El universo de las artes visuales ha perdido a uno de sus faros más luminosos y disruptivos. Julio Le Parc, el creador mendocino que desafió los cánones de la pintura estática para someter el espacio, el color y la luz a las leyes del movimiento, falleció en su mítica residencia de París.

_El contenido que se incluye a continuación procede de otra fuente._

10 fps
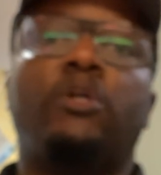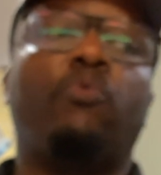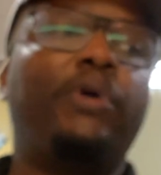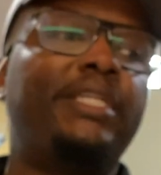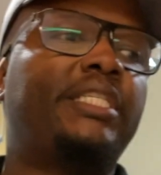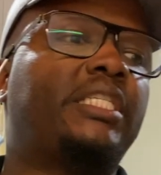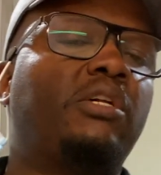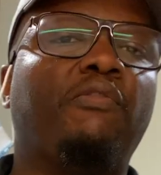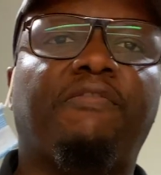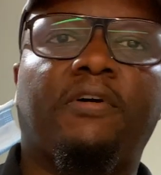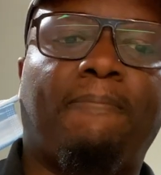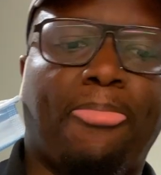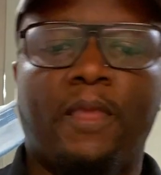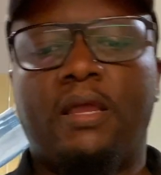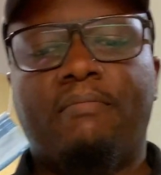What is SOFA?
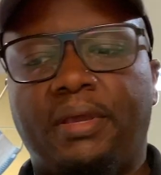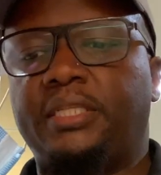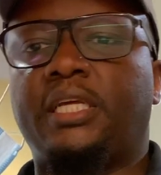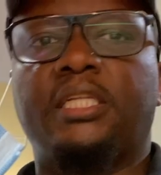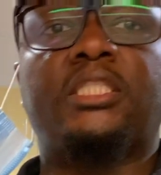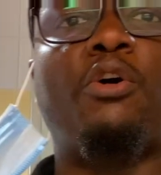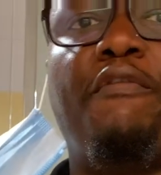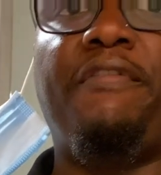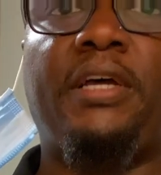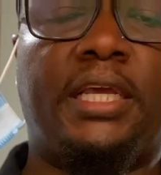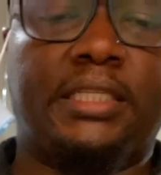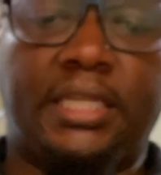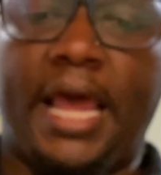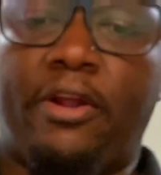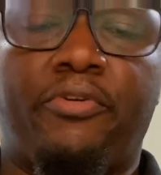Basically, SOFA is an
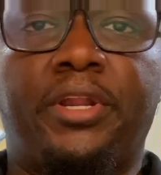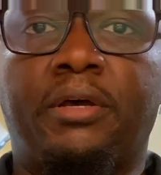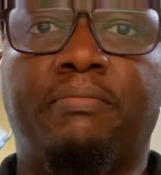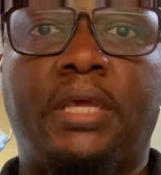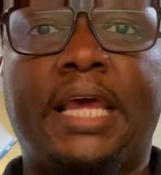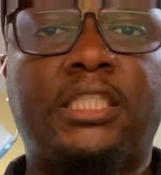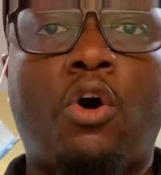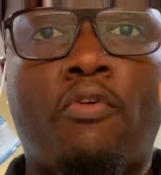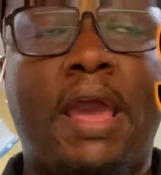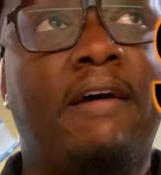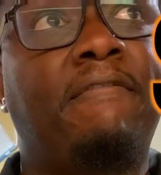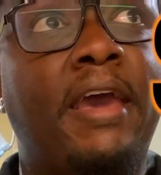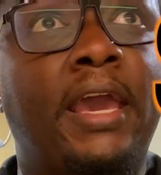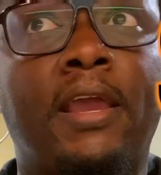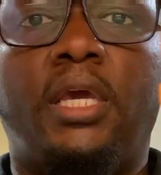acronym, SOFA.
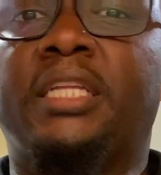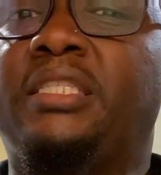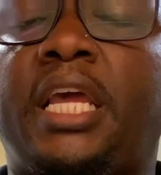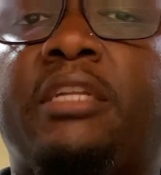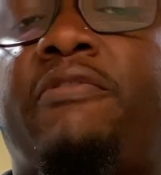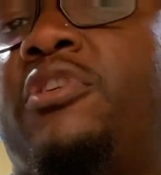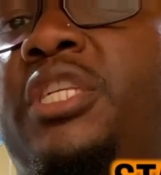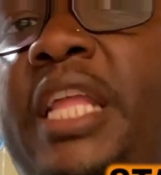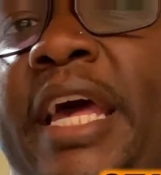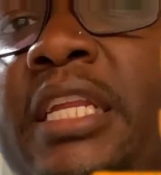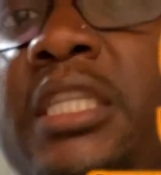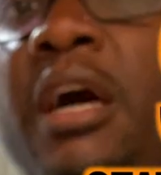It stands for Status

El deceso del maestro se produjo tras afrontar un progresivo deterioro en su estado de salud, el cual en el último tiempo había limitado sus históricos y enérgicos viajes transatlánticos. La noticia conmueve especialmente a la escena cultural global, ya que restaban apenas días para que la prestigiosa Tate Modern de Londres inaugurara una colosal muestra retrospectiva en su honor.

Nacido el 23 de septiembre de 1928 en el distrito de Palmira, en el departamento mendocino de San Martín, Le Parc forjó su camino desde una infancia de profunda humildad. Su traslado a Buenos Aires le permitió ingresar a las prestigiosas escuelas de Bellas Artes Manuel Belgrano y Prilidiano Pueyrredón, donde comenzó a madurar una rebelión estética contra el academicismo tradicional. En 1958, una beca del Servicio Cultural de la Embajada de Francia le abrió las puertas de París, metrópoli que adoptaría como su hogar definitivo y desde donde proyectaría una vanguardia que reescribió la historia del arte contemporáneo.
Fue en la capital francesa donde cofundó el histórico Groupe de Recherche d’Art Visuel (GRAV), un colectivo que abrazó la premisa de democratizar el acceso estético y desmitificar la figura sagrada del artista solitario. Las instalaciones lumínicas de Le Parc, sus laberintos de espejos, sus móviles de plexiglás y sus superficies vibrantes no buscaban la contemplación silenciosa, sino la provocación directa. Bajo su filosofía, una obra no estaba terminada hasta que el espectador interactuaba con ella, modificándola con su propio andar, su sombra o su tacto. Esa búsqueda colectiva y lúdica lo coronó internacionalmente en 1966 con el codiciado Gran Premio Internacional de Pintura de la XXXIII Bienal de Venecia.

A lo largo de más de siete décadas de producción incansable, las creaciones de Le Parc conquistaron los santuarios artísticos más imponentes del planeta, incluyendo las colecciones permanentes del Museo de Arte Moderno de Nueva York (MoMA) y el Centro Pompidou de París. En paralelo, su tierra natal jamás interrumpió el idilio con su figura: fue condecorado en su país con el Konex de Brillante en Artes Visuales y el Gran Premio del Fondo Nacional de las Artes. Con su partida, el arte óptico pierde a su máximo arquitecto, pero sus artefactos interactivos continuarán titilando en los museos del mundo, recordando que la belleza es, ante todo, una experiencia viva y compartida.